= Lemuel Roscoe Cleveland =

American protozoologist (1892–1969)

Lemuel Roscoe Cleveland (14 November 1892, Newton County, Mississippi – 12 February 1969) was an American zoologist and protistologist, famous for giving the first, strong empirical proof for the existence of a symbiotic relationship between internal microorganisms and their metazoan host.

Cleveland received in 1917 his B.S. from the University of Mississippi, where he spent one year as a graduate student and instructor. After a brief period of military service, he taught for two years at Emory University and then for one year at Kansas State College. He then became a graduate student at Johns Hopkins University, where he in 1923 received a Ph.D. and from 1923 to 1925 held a National Research Council Fellowship at the Johns Hopkins School of Hygiene and Public Health. From 1925 to 1936 Cleveland worked at the School of Tropical Medicine of Harvard Medical School. From 1936 to 1959 he worked at the Biology Department of Harvard University, where he became a full professor in 1946 and retired as professor emeritus in 1959. On the invitation of R. Barclay McGhee (1918–1982), Cleveland then continued active research at the Zoology Department of the University of Georgia and continued publishing papers until 1966.

From biological material collected in the mountains of Virginia, Cleveland discovered that the wood-dwelling, wood-feeding roach Cryptocercus punctulatus contains protozoa in an enlarged portion of its proctodeum (hindgut). The newly discovered protozoa were closely related to termites' intestinal flagellates. The existence of such flagellates had been known for many years, but it was Cleveland who discovered the symbiosis between the intestinal flagellates and their termite hosts and published the empirical proof in a series of papers from 1923 to 1928.

In a series of elegant experiments, done while he was a fellow at the Johns Hopkins University School of Hygiene, Cleveland showed that the ability of termites to live on a diet of wood or cellulose depends on the digestive capacities of their intestinal flagellates. Termites deprived of these protozoa, but still infected with intestinal bacteria and spirochetes, would die of starvation if fed only wood or cellulose, but they could be saved if reinfected with the protozoa.

He also established that the roach Cryptocercus depends upon symbiosis with its intestinal flagellates to utilize cellulose as food. From the early 1930s onward, most of his research was on taxonomic and experimental studies of the intestinal protozoa of Cryptocercus. He made the important discovery of the effect of the host insect's molting on the sexual reproduction of the host insect's intestinal protozoa.

Cleveland collected termites in Panama and Costa Rica with the aid of a grant from the Bache Fund of the National Academy of Sciences. He also collected termites with their symbiotic protozoa (Devescovinidae) in New Zealand and Australia.
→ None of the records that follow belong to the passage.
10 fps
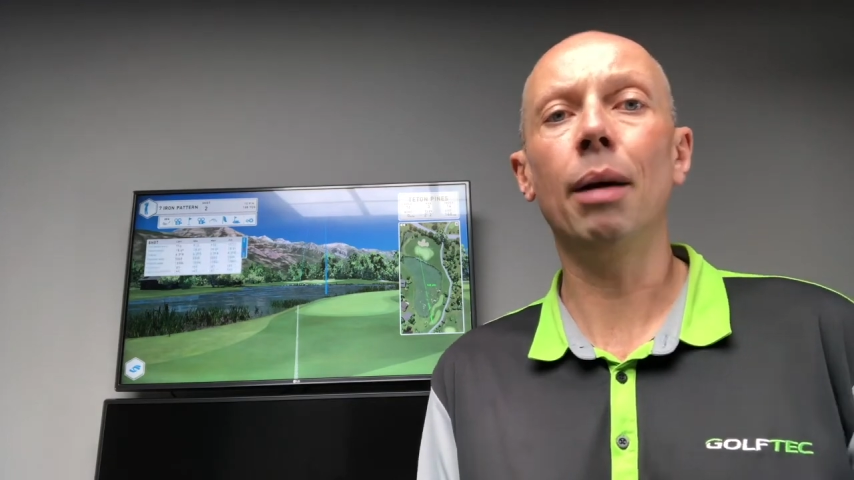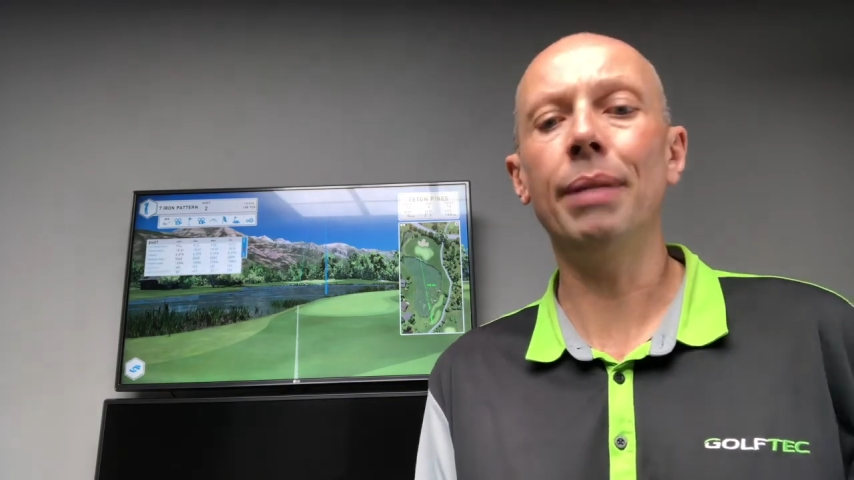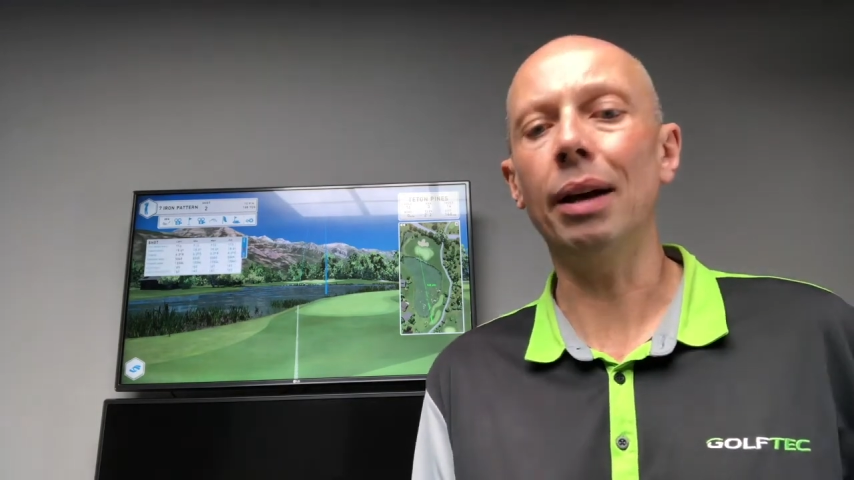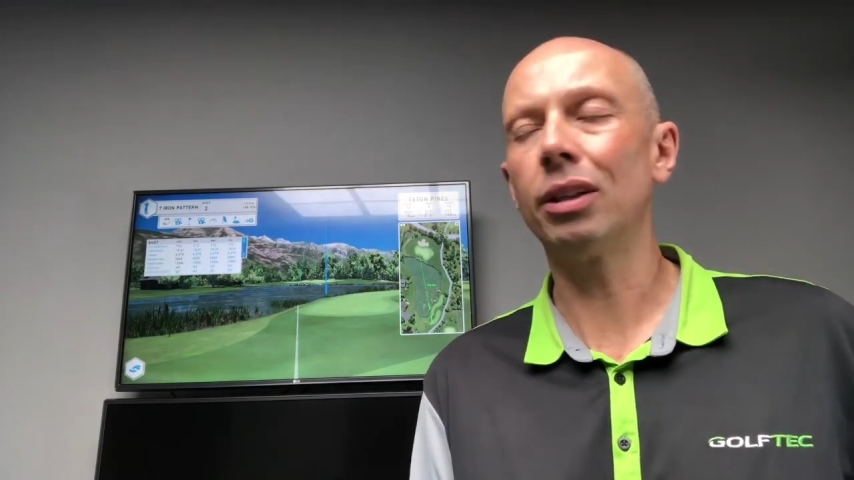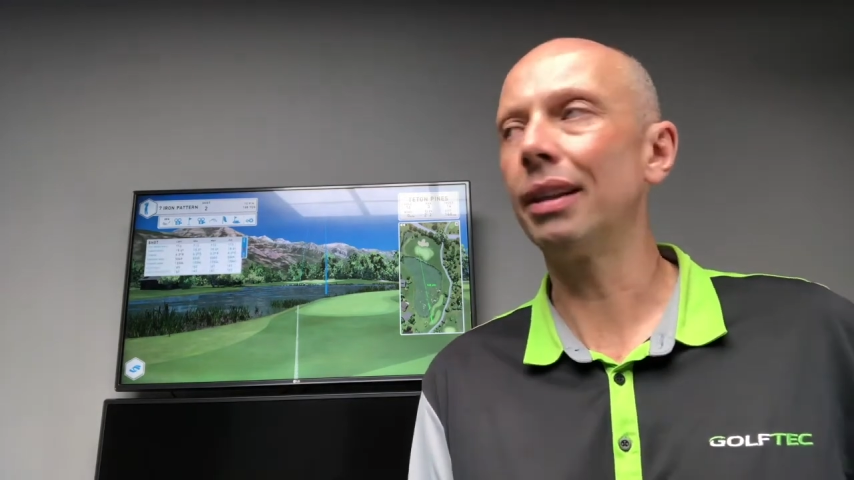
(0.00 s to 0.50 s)

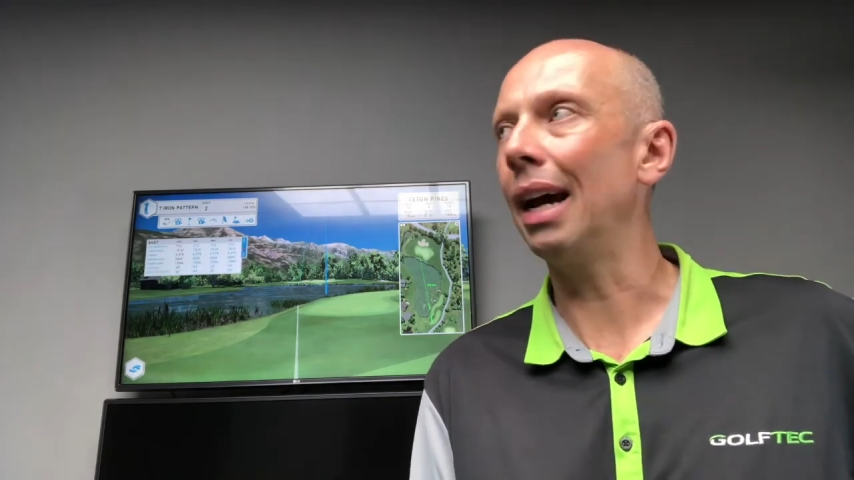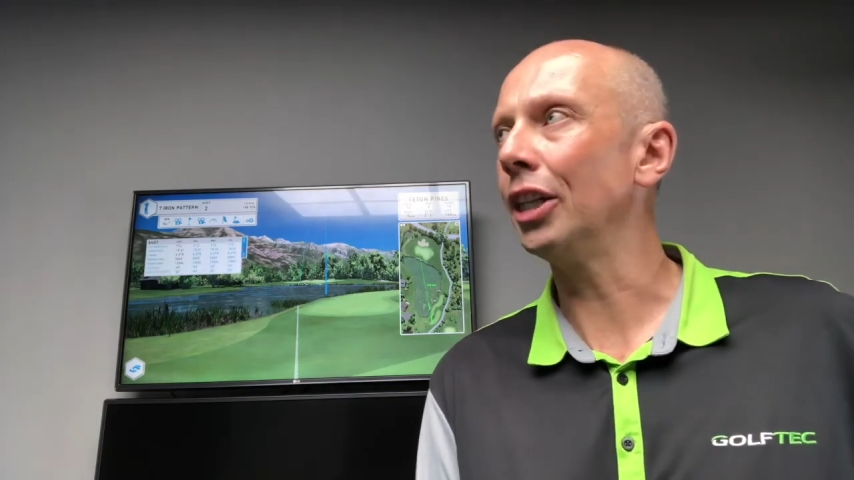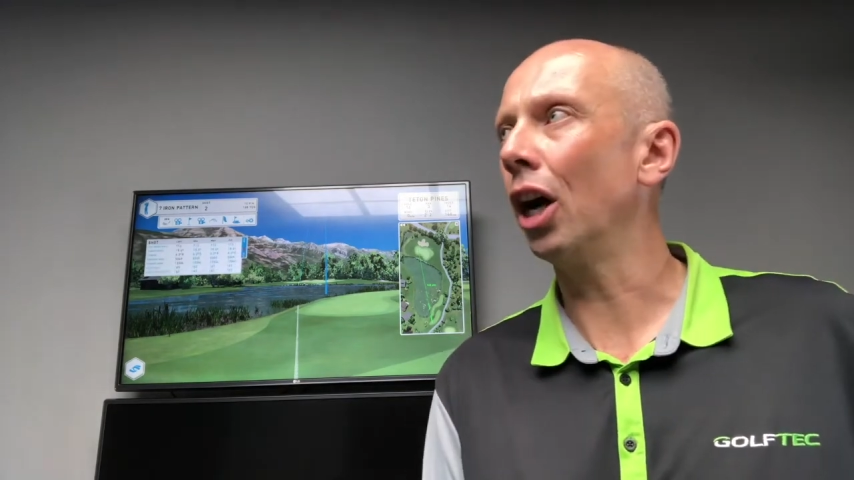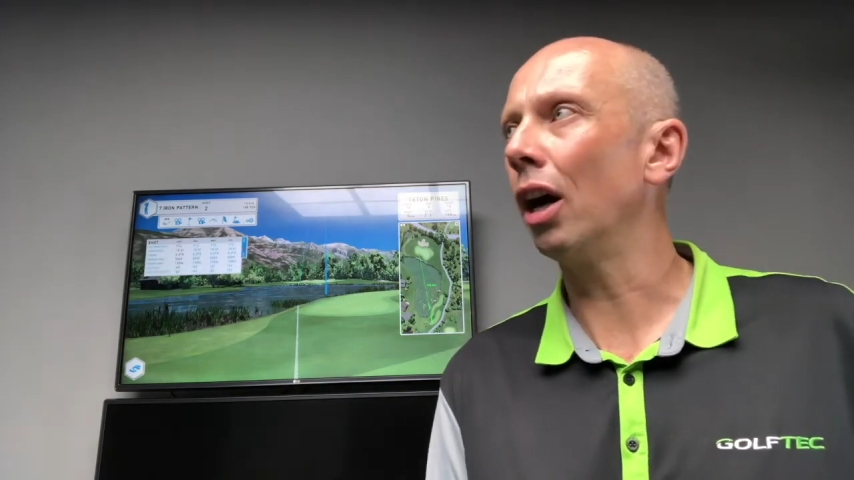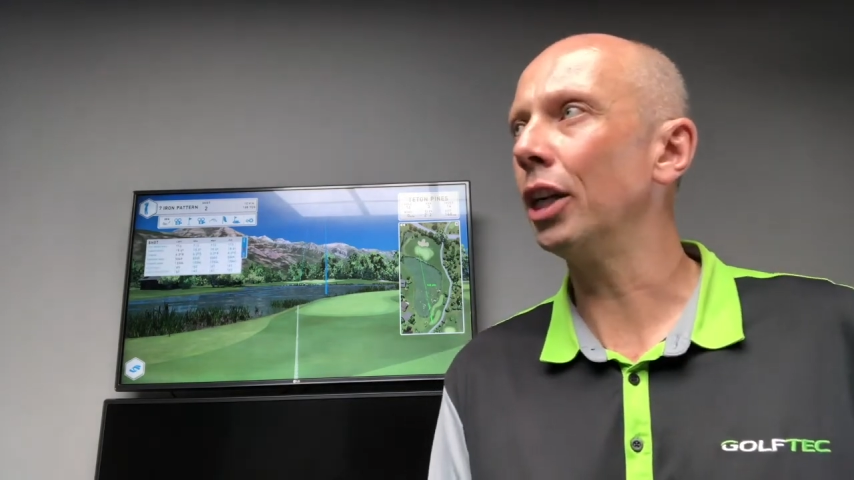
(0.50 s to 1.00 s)
that
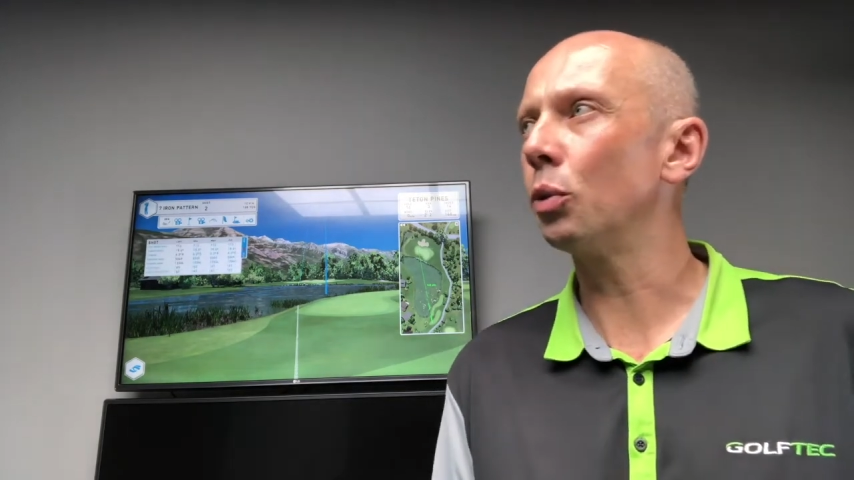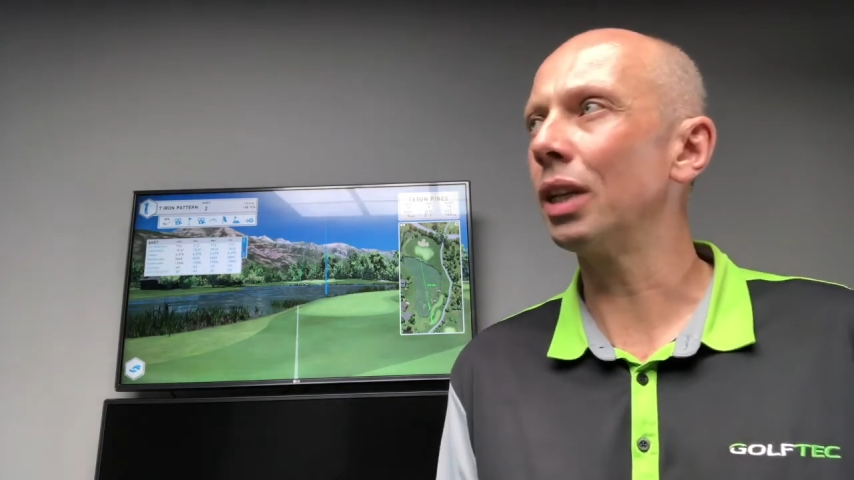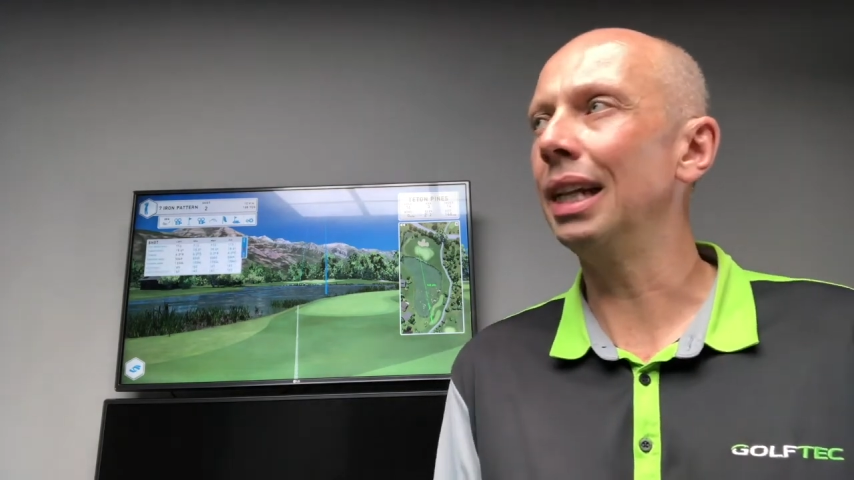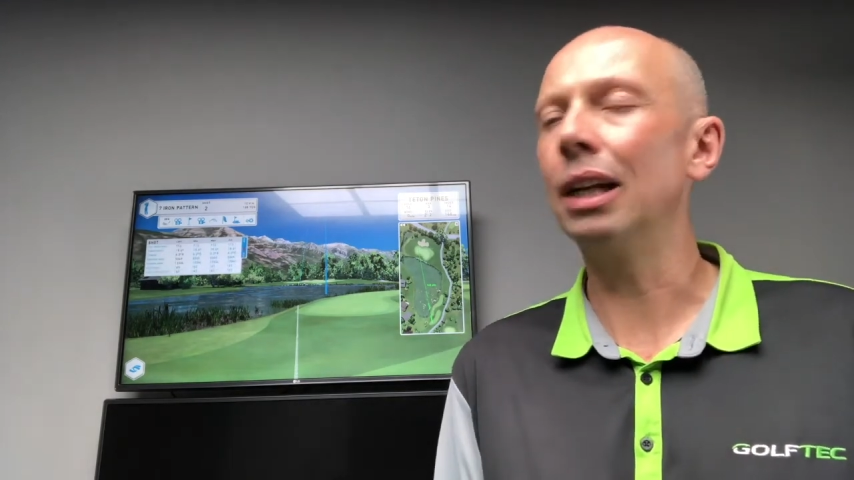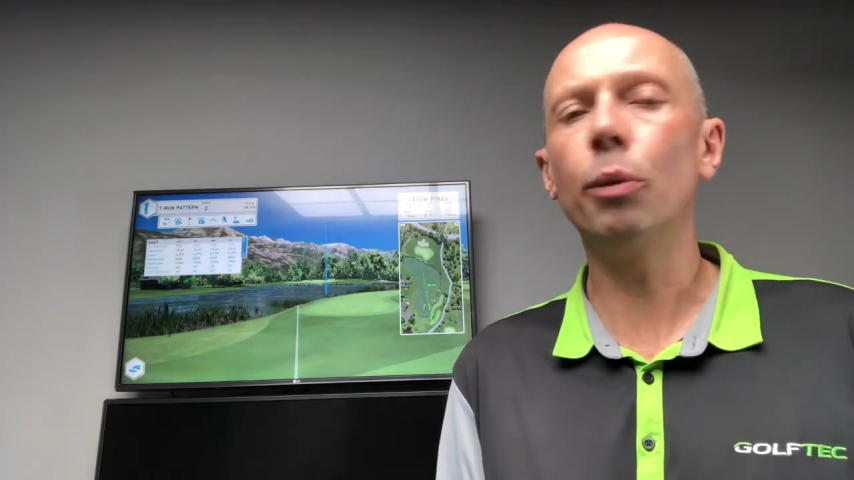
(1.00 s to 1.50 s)
yardage was a
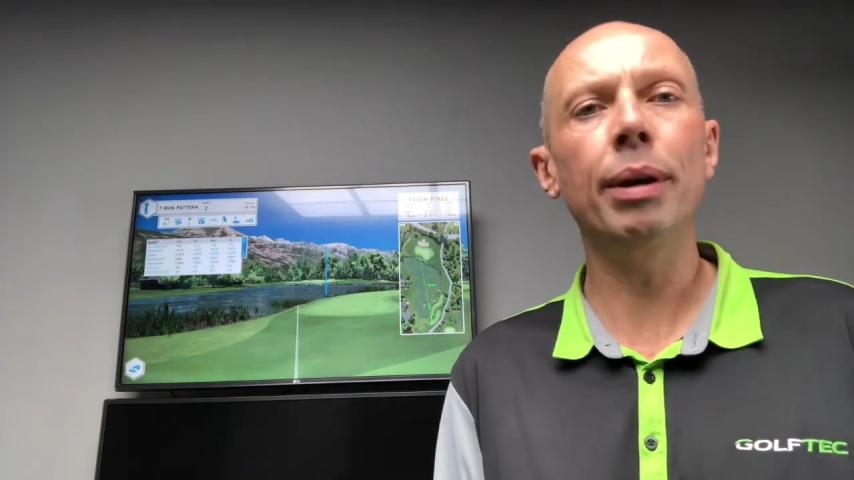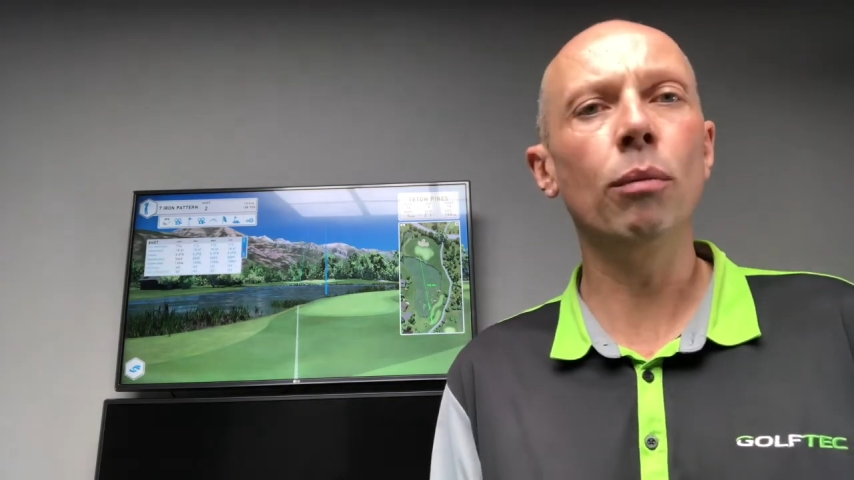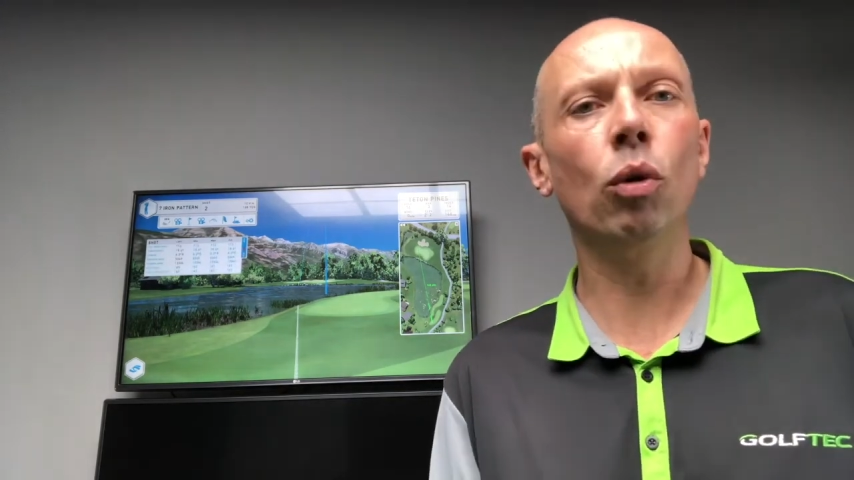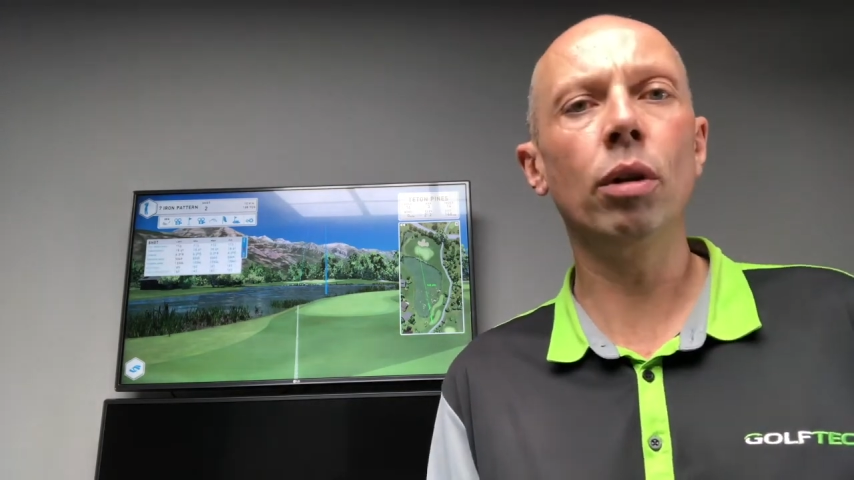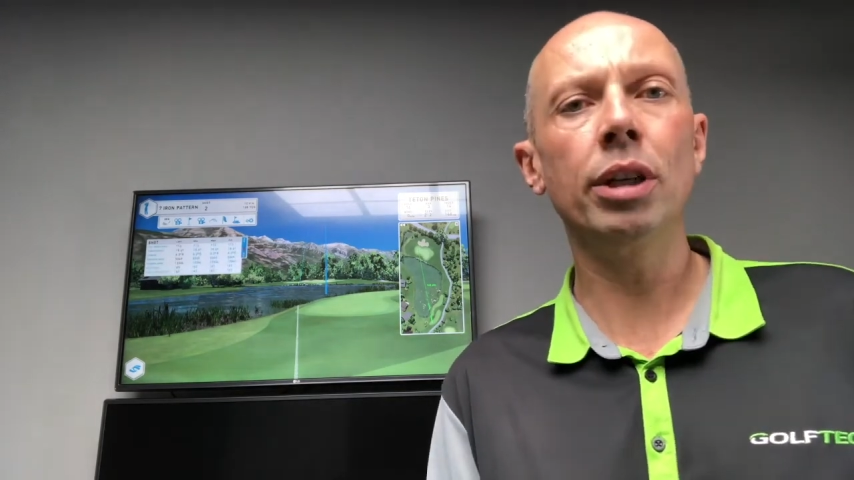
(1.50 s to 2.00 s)
little bit more than a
Cleveland is known to historians of astronomy as an odd footnote; in 1924, when Edwin Hubble presented a paper at a meeting of the American Association for the Advancement of Science (AAAS), proving that the Andromeda nebula is in fact a galaxy just like our own Milky Way, he was awarded the AAAS Thousand Dollar Prize, a recently established award given for the best paper presented at the annual meeting. But Hubble only received $500, not $1000, because he had to share the award with Lemuel Cleveland, who had given a paper on termite parasites.

Cleveland was in 1952 elected a member of the National Academy of Sciences and in 1955 was president of the Society of Protozoologists. His first graduate student was William Trager.

Cleveland was predeceased by his first wife and their daughter, but he was survived by his second wife and their son, Bruce Taylor Cleveland (born 1938), who became a physicist working at Los Alamos National Laboratory.